According to the Dutchess County COVID-19 Community Impact Dashboard, as of Monday afternoon, Jan. 18, there have been 16,327 confirmed cases countywide, 2,576 active cases, 153 hospitalizations and 304 deaths since the pandemic broke out last year. 

Meanwhile, Dutchess County Executive Marc Molinaro announced on Saturday, Jan. 9, that the Dutchess County Department of Behavioral & Community Health established initial Points of Dispensing (POD) sites to administer the vaccine to eligible residents; one was held at Dover Middle/High School on Saturday, Jan. 16.

The Dover POD was open by appointment from 10 a.m. to 4 p.m. Yet in spite of the immense need for vaccinations and the intense demand statewide, northeastern Dutchess residents didn’t appear to swarm the site. Absent was the expected long line stretching out in front of the school building. Instead patients were admitted swiftly into the school building once their identification and eligibility had been verified.

Once inside, eligible residents had their temperatures checked and were asked about any symptoms they might have. 

After being administered either the Moderna or the Pfizer version of the vaccine, patients were asked to wait in the lobby for 10 minutes to see if they experienced any side effects before making an appointment for their follow up shot.
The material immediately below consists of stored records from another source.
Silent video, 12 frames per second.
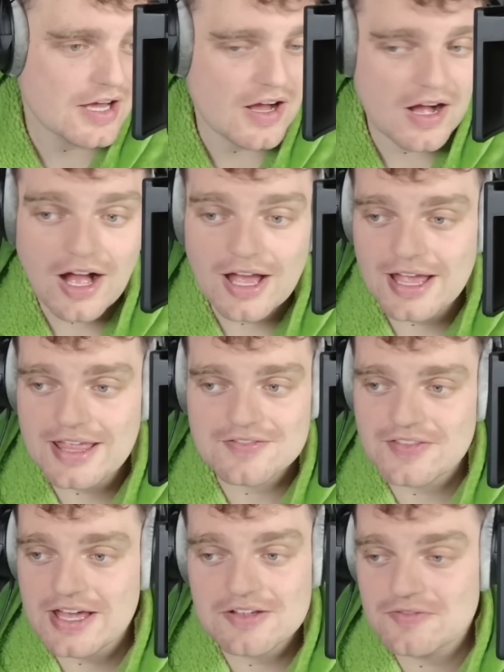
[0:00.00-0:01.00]
I
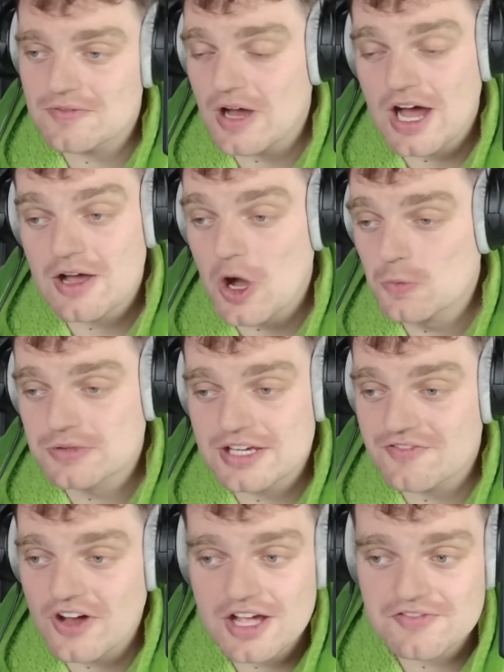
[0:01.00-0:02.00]
hope they
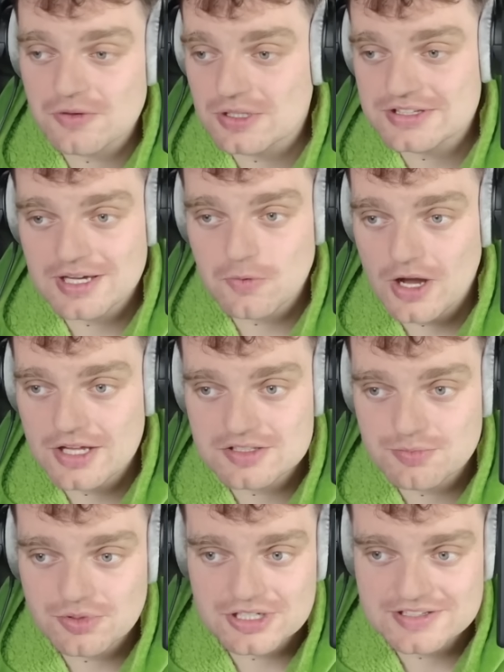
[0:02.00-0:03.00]
fight for what they want,
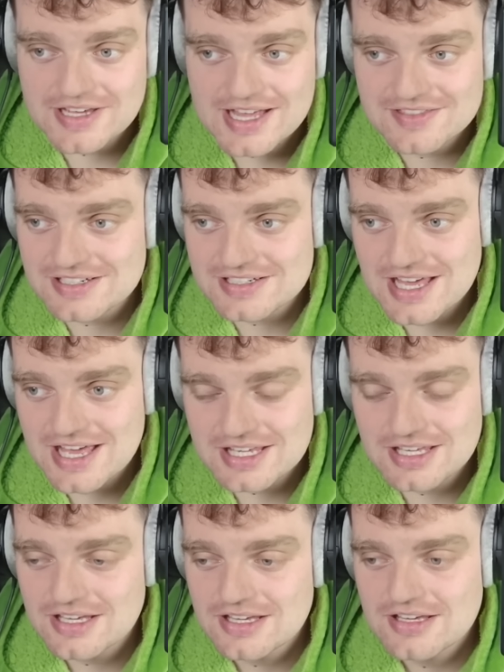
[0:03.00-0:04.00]
but at the end of the
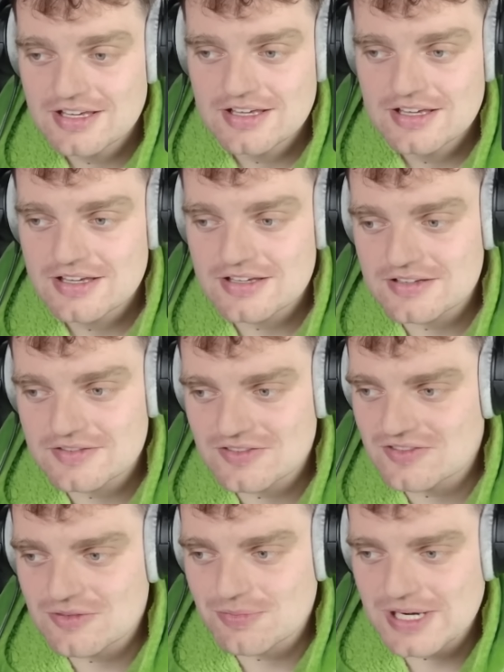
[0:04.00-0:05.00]
day,
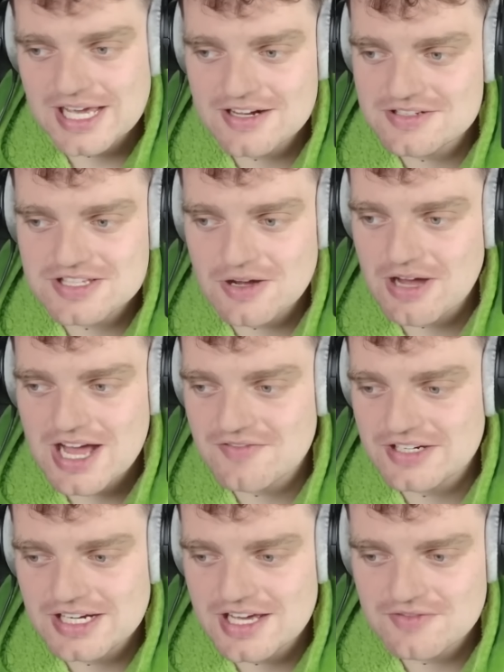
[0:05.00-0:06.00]
the players don't have
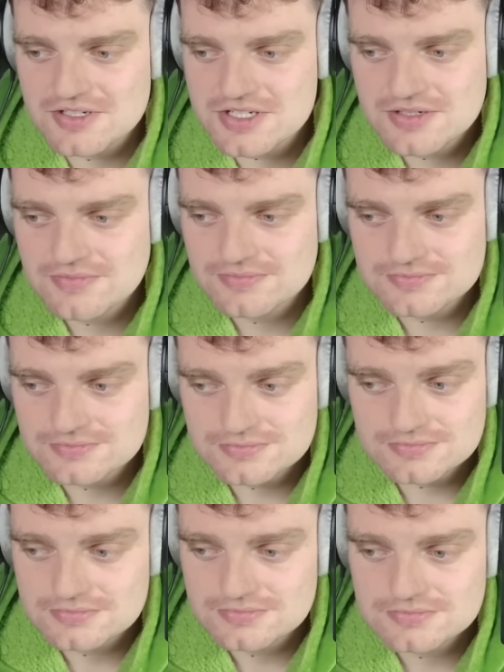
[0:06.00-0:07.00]
any leverage.
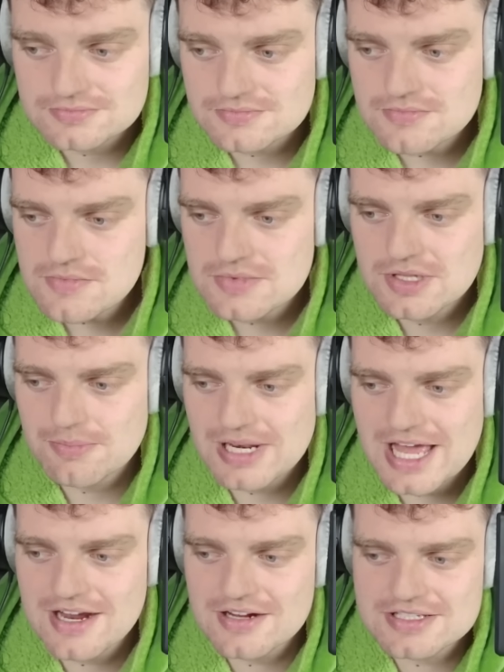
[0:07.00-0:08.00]
The
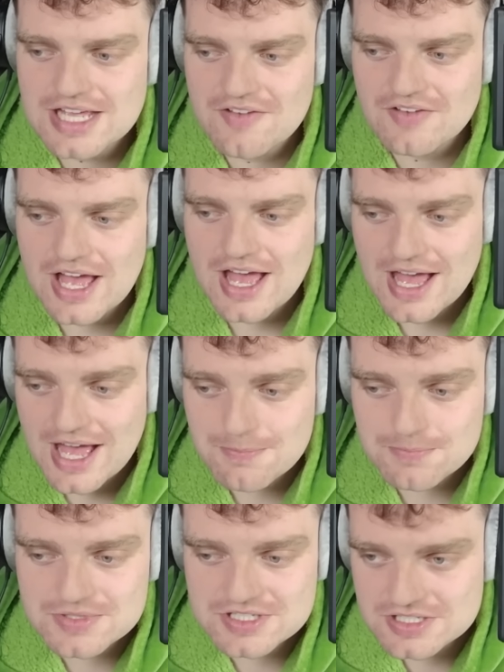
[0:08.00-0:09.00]
players have
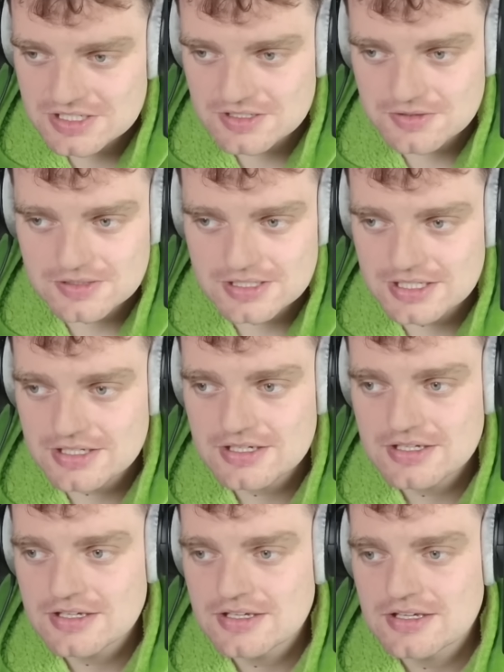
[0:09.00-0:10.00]
absolutely
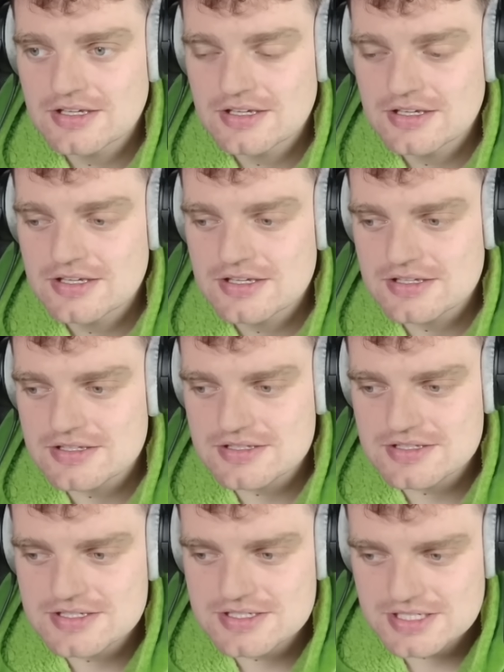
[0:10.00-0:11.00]

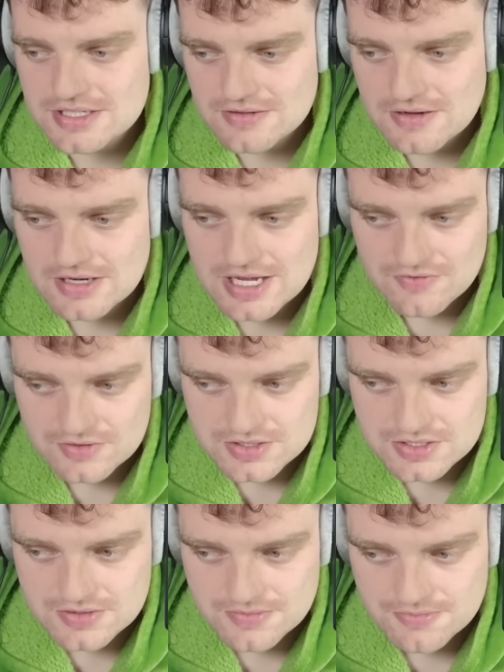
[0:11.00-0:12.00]
zero leverage.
“It’s nice that this resource is available that I don’t have to travel down county or down state,” said Pawling resident and kindergarten teacher Tom Sullivan following his appointment. “It’s assuring — less travel time and I get to be with my family sooner.”

“It was great — you wait 15 minutes, you set up your meeting for your next shot and you’re done,” said Joseph Albanese, a resident of Middletown, who qualified for the vaccine as a senior citizen; he received the Pfizer vaccine.
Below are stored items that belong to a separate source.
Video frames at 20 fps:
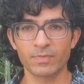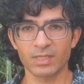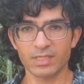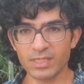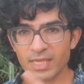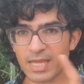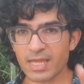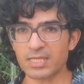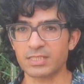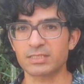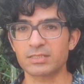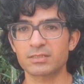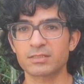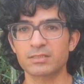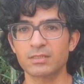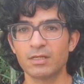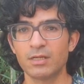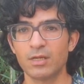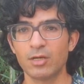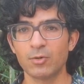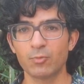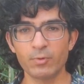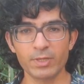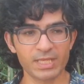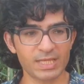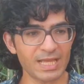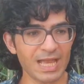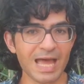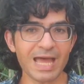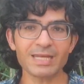Yes, we
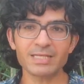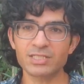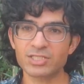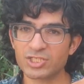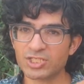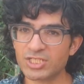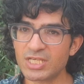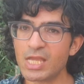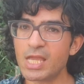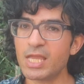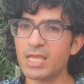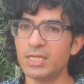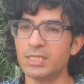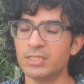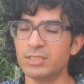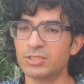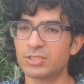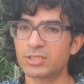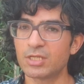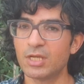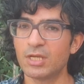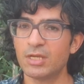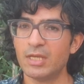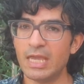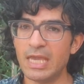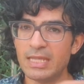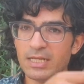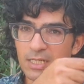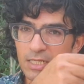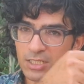can change
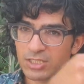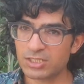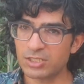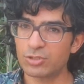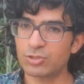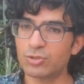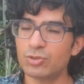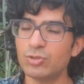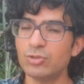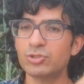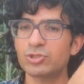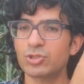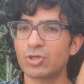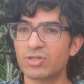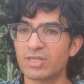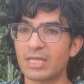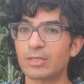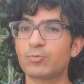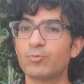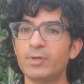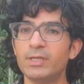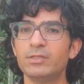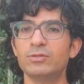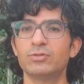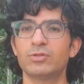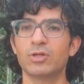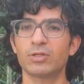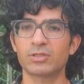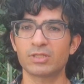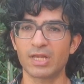an institution that we
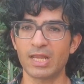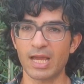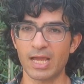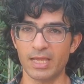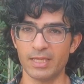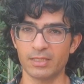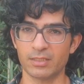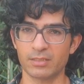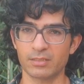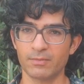do not like.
Considering his role in the county’s administration of a vaccination program for such an historical pandemic, Dutchess County Assistant County Executive Ron Hicks said, “Every one of us in county government has had to pivot to do what we do to test, to vaccinate, to support our community. It’s actually an honor.”

The county announced on Monday, Jan. 18, it has opened new appointment slots for those eligible for Phase 1a and 1b, as it is set to receive 600 doses of the Moderna vaccine and is planning to host 600 additional appointments this week, well below its distribution capacity.

“Vaccine supply remains very limited from the state and federal government and supply allocations are not guaranteed,” according to Molinaro’s office, warning that “all appointments should be considered tentative and are subject to cancellation if the county does not receive its expected allocation.”

Once again, one of the POD Vaccination Centers will be held in Dover Plains, by appointment only, on Saturday, Jan. 23, from 10 a.m. to 4 p.m. at Dover Middle/High School at 2368 Route 22.